WHAT THE TASK ASKS>
Write out every entry below exactly as it appears. Pictures do not belong in the copy.

::::

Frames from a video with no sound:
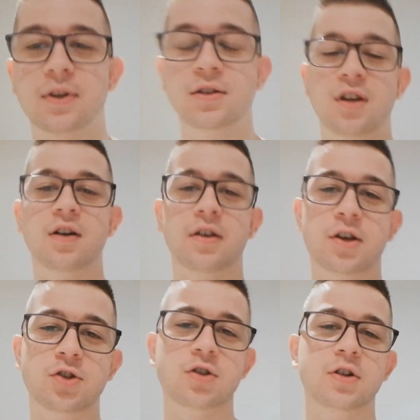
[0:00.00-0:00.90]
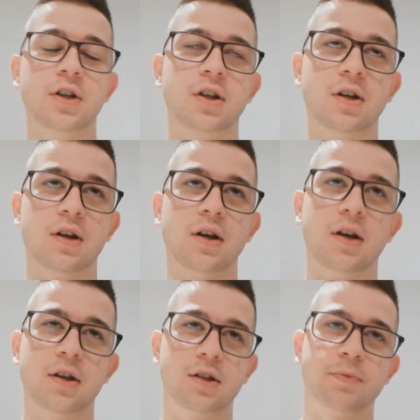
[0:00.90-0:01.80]
in entire history,
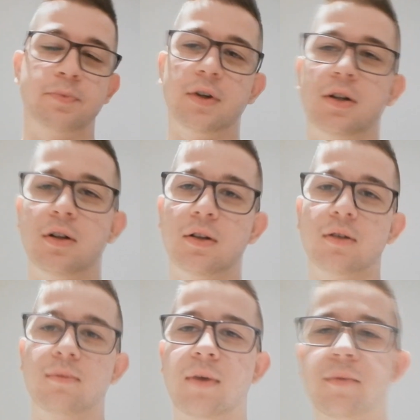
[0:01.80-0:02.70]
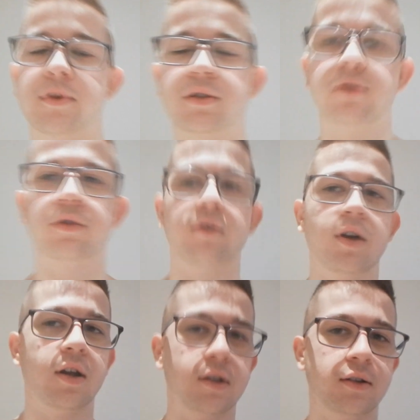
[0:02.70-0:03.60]
I spell mommies on the
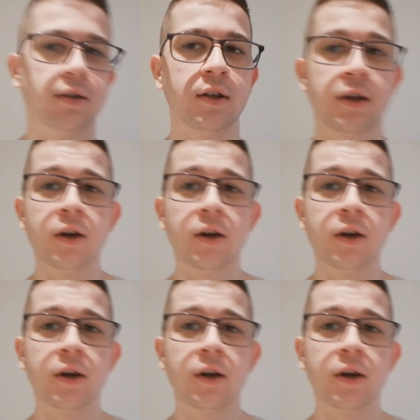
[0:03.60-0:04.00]
right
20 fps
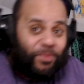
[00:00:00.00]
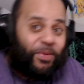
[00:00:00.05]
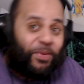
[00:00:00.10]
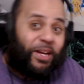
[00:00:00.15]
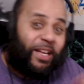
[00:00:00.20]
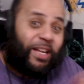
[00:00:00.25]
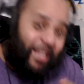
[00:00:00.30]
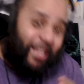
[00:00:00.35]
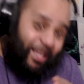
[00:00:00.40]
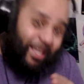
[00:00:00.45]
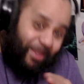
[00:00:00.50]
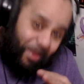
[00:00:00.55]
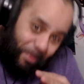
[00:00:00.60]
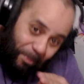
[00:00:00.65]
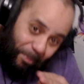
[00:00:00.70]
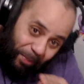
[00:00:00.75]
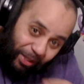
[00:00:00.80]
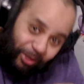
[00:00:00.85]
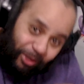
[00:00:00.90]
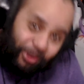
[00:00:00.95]
but it
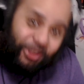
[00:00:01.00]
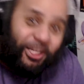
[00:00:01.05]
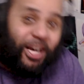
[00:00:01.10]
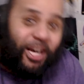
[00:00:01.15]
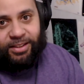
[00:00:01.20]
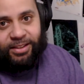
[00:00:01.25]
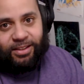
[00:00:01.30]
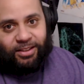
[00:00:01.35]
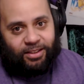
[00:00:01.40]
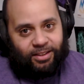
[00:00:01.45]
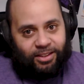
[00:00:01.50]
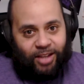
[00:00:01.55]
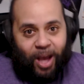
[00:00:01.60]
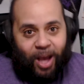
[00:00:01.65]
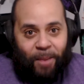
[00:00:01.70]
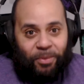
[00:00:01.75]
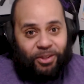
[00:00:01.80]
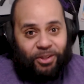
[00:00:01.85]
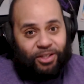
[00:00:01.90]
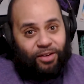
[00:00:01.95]
built up to
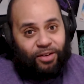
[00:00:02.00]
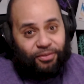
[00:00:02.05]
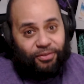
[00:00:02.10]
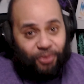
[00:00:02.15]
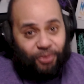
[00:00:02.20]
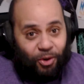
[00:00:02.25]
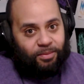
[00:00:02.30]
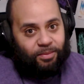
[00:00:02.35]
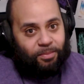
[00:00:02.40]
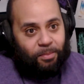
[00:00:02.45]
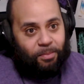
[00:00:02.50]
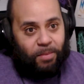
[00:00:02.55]
episode 4.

::::

SOLUTION TO THIS TASK>
Frames from a video with no sound:
[0:00.00-0:00.90]
[0:00.90-0:01.80]
in entire history,
[0:01.80-0:02.70]
[0:02.70-0:03.60]
I spell mommies on the
[0:03.60-0:04.00]
right
20 fps
[00:00:00.00]
[00:00:00.05]
[00:00:00.10]
[00:00:00.15]
[00:00:00.20]
[00:00:00.25]
[00:00:00.30]
[00:00:00.35]
[00:00:00.40]
[00:00:00.45]
[00:00:00.50]
[00:00:00.55]
[00:00:00.60]
[00:00:00.65]
[00:00:00.70]
[00:00:00.75]
[00:00:00.80]
[00:00:00.85]
[00:00:00.90]
[00:00:00.95]
but it
[00:00:01.00]
[00:00:01.05]
[00:00:01.10]
[00:00:01.15]
[00:00:01.20]
[00:00:01.25]
[00:00:01.30]
[00:00:01.35]
[00:00:01.40]
[00:00:01.45]
[00:00:01.50]
[00:00:01.55]
[00:00:01.60]
[00:00:01.65]
[00:00:01.70]
[00:00:01.75]
[00:00:01.80]
[00:00:01.85]
[00:00:01.90]
[00:00:01.95]
built up to
[00:00:02.00]
[00:00:02.05]
[00:00:02.10]
[00:00:02.15]
[00:00:02.20]
[00:00:02.25]
[00:00:02.30]
[00:00:02.35]
[00:00:02.40]
[00:00:02.45]
[00:00:02.50]
[00:00:02.55]
episode 4.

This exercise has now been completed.